Her lip curled. “What you did was repellent.”
She thought that would end the conversation, but he sank back in his seat, looking pensive. “If we’re to save the world, a few people must be sacrificed. You must see that.”
She snorted. “Who’s the next ‘sacrifice’—Sahara?”
“Not necessarily.” He glanced toward the rear of the plane, where Sahara sat with her guards. “Before he was … abducted, Lucius was studying a particularly confusing prophecy. Sahara’s destiny is to return to the Hive of Befoulment—it’s there that she meets her fate.”
“Hive of—you’re taking her with you to Indigo Springs?”
He shook his head. “I don’t know how to breach Lethewood’s defenses. But Sahara believes she’ll get in.”
I don’t want her burned,
Astrid had said. Might she simply let Sahara through that gate of thorns?
“What exactly does your big book of prophecy say?”
“Don’t mock.” His lips thinned. “Lucius believed Sahara’s return to the Hive would trigger a battle for control of the well. There’s a passage—’the slow fouling of the world ends. The Brigade will be tested, then transformed.’”
She sipped the coffee, which was bitter and grainy. “Transformed?”
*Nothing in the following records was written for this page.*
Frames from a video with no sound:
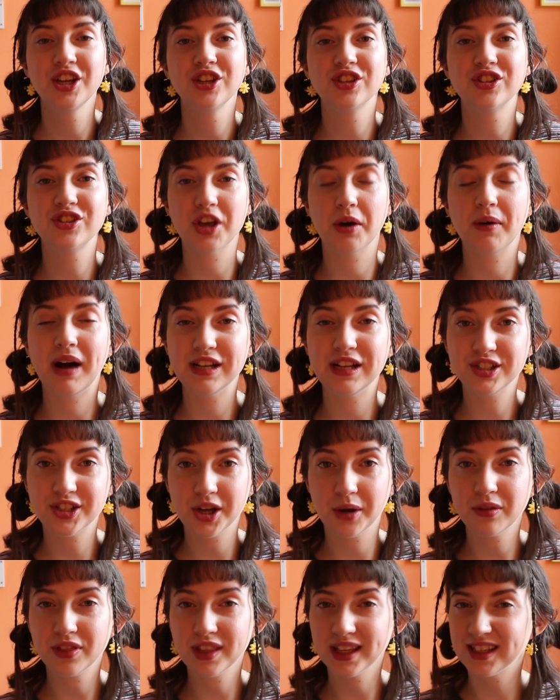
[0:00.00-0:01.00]
So I
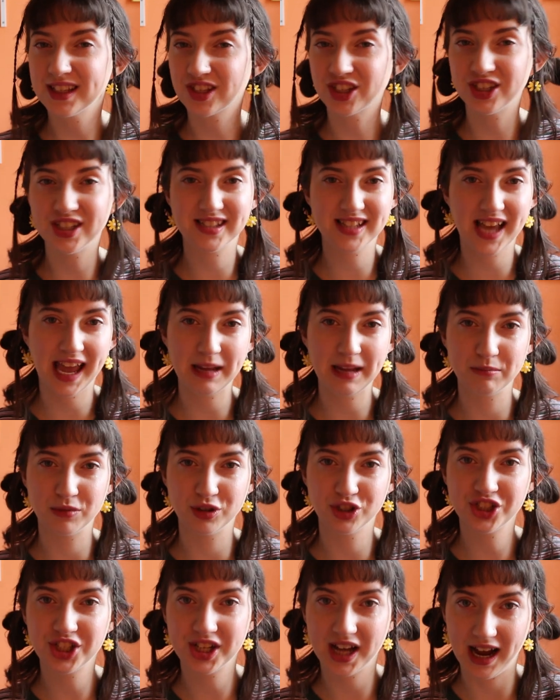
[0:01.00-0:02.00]
don't think it's going to take
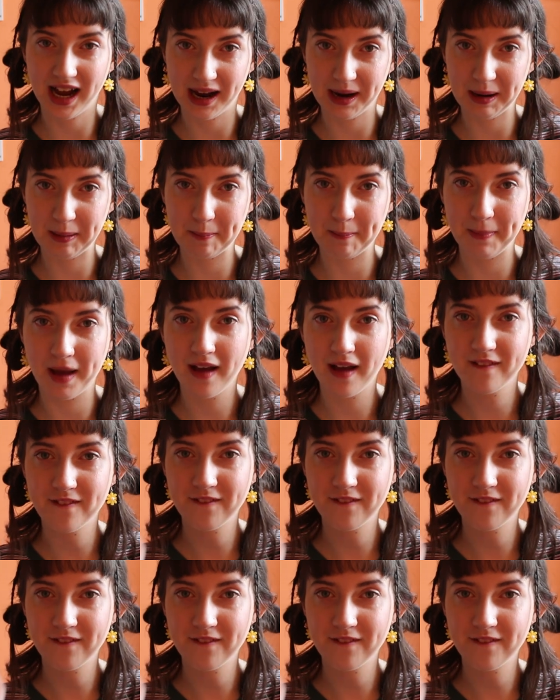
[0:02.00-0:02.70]
much time.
“Victory’s a kind of transformation, don’t you think? It goes on: The survivors offer peace to our enemies, the traditions of centuries will be overthrown—”
“Habits,” she said. “Secrecy, torching people?”
“Excluding women.”
“I’m not signing up for this.”
“Don’t you see, Juanita?” His eyes shone. “When we’ve won the well, there’ll be no need for the pyre.”
“You’ve spent your life planning to burn every single chantment and contaminated person. You expect me to believe that if you win, you’re gonna come over all warm and pacifist? How naïve do you think I am?”
He patted the book. “You know I believe in this. When you see, Juanita, that it’s come true, you’ll believe too.”
“Believing in what’s proved isn’t faith,” she said, quoting something the judge had told her. What he’d think of this …
Inspiration struck. “You want me in?”
“I do.”
She pushed the coffee away. “Put the bonfires out.”
A startled laugh broke from his lips. “The prophecy says peace comes
after
the battle.”
“Promise me you won’t burn another living soul,” she said, “and I’ll get Sahara Knax into Indigo Springs for you.”
“You? How?”
“I’m a resourceful woman, Gilead.”
He mulled it over as they flew inland, over the smoking red maw of an active volcano, over a wall of jungle and into a perfectly cross-shaped compound shaved from the bamboo. Smoke poured from the center of the compound, and as they circled it, Juanita saw a pyre.